Housing rebound official as sales continue to surge
The housing market rebound is now official, led by a surprising summer of steady sales on the barrier island.
When Indian River County Relators released their most recent report Aug. 22, it was the fourth monthly report in a row to show year-over-year increased sales, increased median prices and reduced inventory for both single-family homes and condominiums
“I see a sustained improvement in the market,” says Buzz MacWilliam, owner of Alex MacWilliam Inc. Real Estate. “We saw huge sales in the first six months of year. I expected it to slow down in the summer but we are still selling a house a day and we are starting to see prices increase.”
“This has been my busiest summer since I started in real estate in Vero Beach in 1998,” says Christine McLaughlin, owner of Shamrock Real Estate Corp. “Our island market has stabilized and a lack of inventory has driven prices up substantially since last year. We are probably going to end up in bidding wars in 2013.”
“We have seen increased velocity and buyer appetite and a resurgence of confidence over the last year,” says Michael Thorpe, co-owner of Treasure Coast Sotheby’s International Realty, whose business is on track for a 50 percent increase in 2012. “A buyer buying today may have to pay a little bit more.”
The island upswing is part of a statewide phenomenon.

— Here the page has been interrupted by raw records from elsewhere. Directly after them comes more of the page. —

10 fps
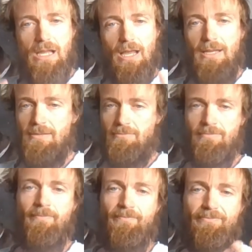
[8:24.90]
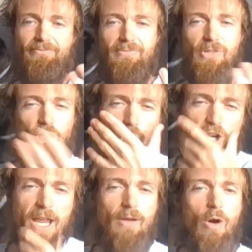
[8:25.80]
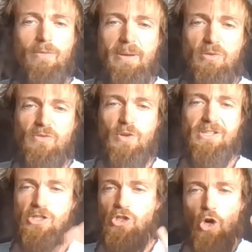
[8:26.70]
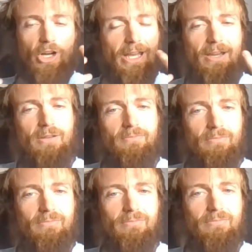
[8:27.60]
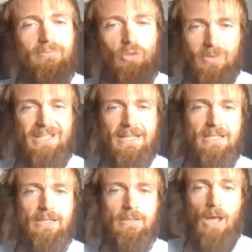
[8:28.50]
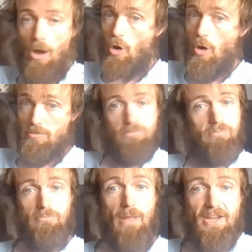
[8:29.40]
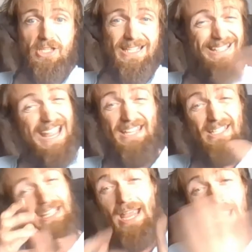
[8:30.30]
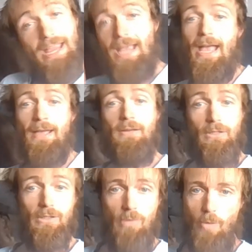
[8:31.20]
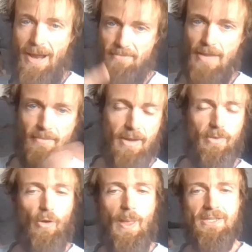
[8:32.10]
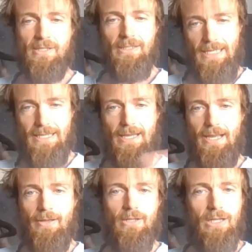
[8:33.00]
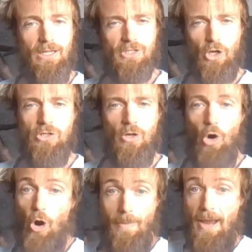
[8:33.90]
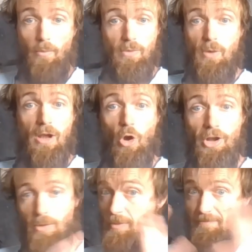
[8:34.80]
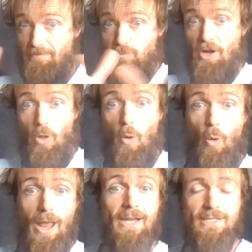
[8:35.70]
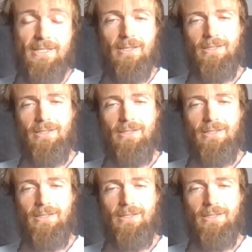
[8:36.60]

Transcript: And you're not going to hear other people's voices. You're not going to hear someone saying to you, oh, mate, do you need this? Yeah, yeah, yeah, yeah. Oh, mate, mate, mate, we got this. Yeah, yeah, yeah. That's good. Oh, mate, we went hunting and we've, we got all this.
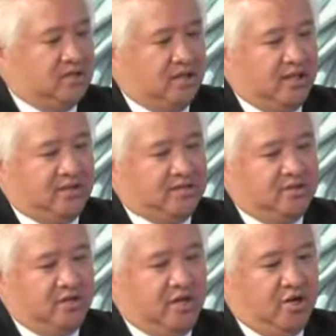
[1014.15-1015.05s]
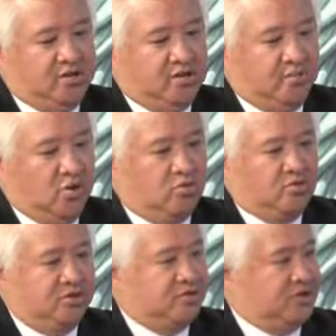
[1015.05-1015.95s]
unless, some local
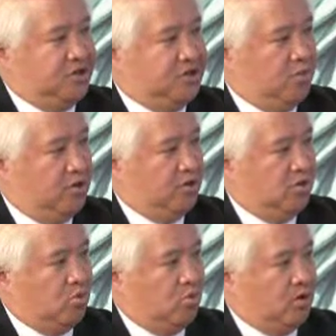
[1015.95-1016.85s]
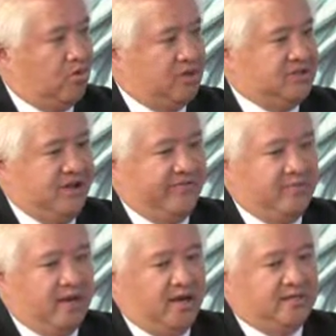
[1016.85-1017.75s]
jurisdiction were to request the
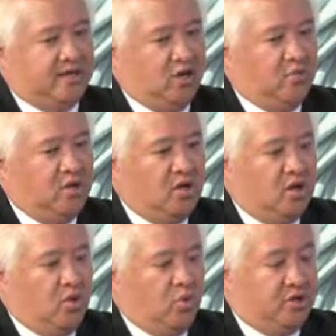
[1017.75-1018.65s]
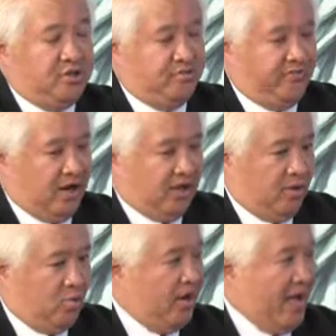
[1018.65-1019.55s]
FBI's help, which frankly
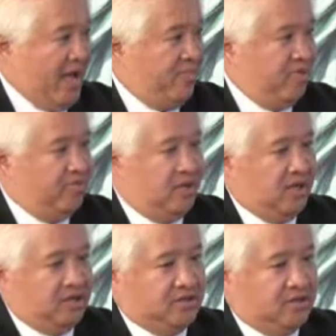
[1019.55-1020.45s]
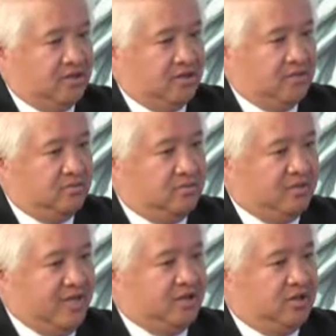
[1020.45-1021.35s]
won't happen because the
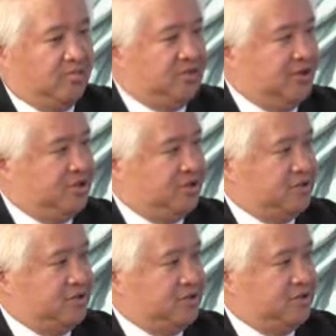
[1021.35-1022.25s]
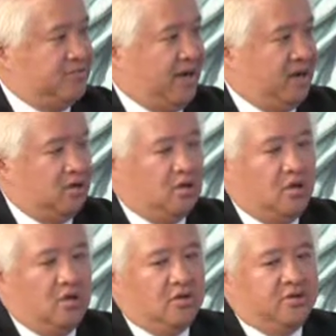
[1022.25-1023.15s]
statute of limitations is expired.
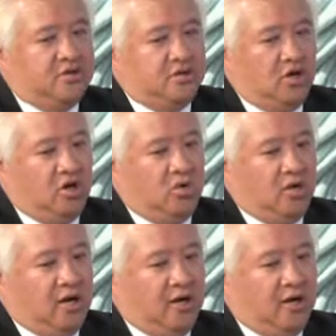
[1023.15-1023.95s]
So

The median sales price for a single-family home in Florida is up $20,000 so far this year, from $128,000 in January to $148,000 in July. The average price is up from $199,000 to $215,000.
The average price for a condominium has been up, year-over-year, every month since August 2011. Likewise with the median price. The cumulative gain in median condo price is more than 10 percent over that period, from $91,000 to $102,000.
The figures do not mean the price of most individual homes has increased by the same percentage. The strong average and median gains reflect general market improvement as much as specific property price increases.
The upward price trend results from fewer bargain basement foreclosures sales, which drag down average and median prices, increased buyer confidence as the economy recovers, which leads to the purchase of higher-priced properties, record low interest rates that empower buyers, and drastically reduced inventory.
The number of single-family homes on the market in Florida this summer is down 45 percent compared to two years ago, from 185,000 to 100,000; the number of condos for sale is down by more than half, from 109,000 to 51,000, and the law of supply and demand is finally starting to take effect.
“I would say inventory on the island is even tighter than what is reflected in the statewide figures,” says Thorpe.
“Inventory has been whittled away and prices are starting to work their way back up again,” says MacWilliam.
“Inventory is the lowest it has been since 2007,” says McLaughlin. “There are no houses east of A1A in Central Beach for less than $500,000, unless they are right on A1A.”
In the spring and summer of 2011, there were multiple central beach homes east of A1A offered between $300,000 and $400,000.
“Lot value west of A1A is $200,000, where it was $130,000 to $150,000,” McLaughlin says.
Central Beach is unique because of the small number of homes available there and the area’s desirable proximity to the ocean and the shopping and dining district on Cardinal and Ocean Drive, and price increases there are not typical of the overall market.
“Buyers are willing to pay 10 or 15 percent more than they were a year ago,” says Sally Daley, owner of Daley and Company, describing what may be more of a market norm. “They see the value and know that prices are still low compared to the peak.”
Thorpe cautions sellers against getting too far ahead of the curve. “Sellers have gained a teeny bit of pricing power. But the new normal is a market where we are going to see very slow appreciation over a long period of time, and that is good for the market and everybody involved, because buyers, sellers and real estate agents know where they are at.”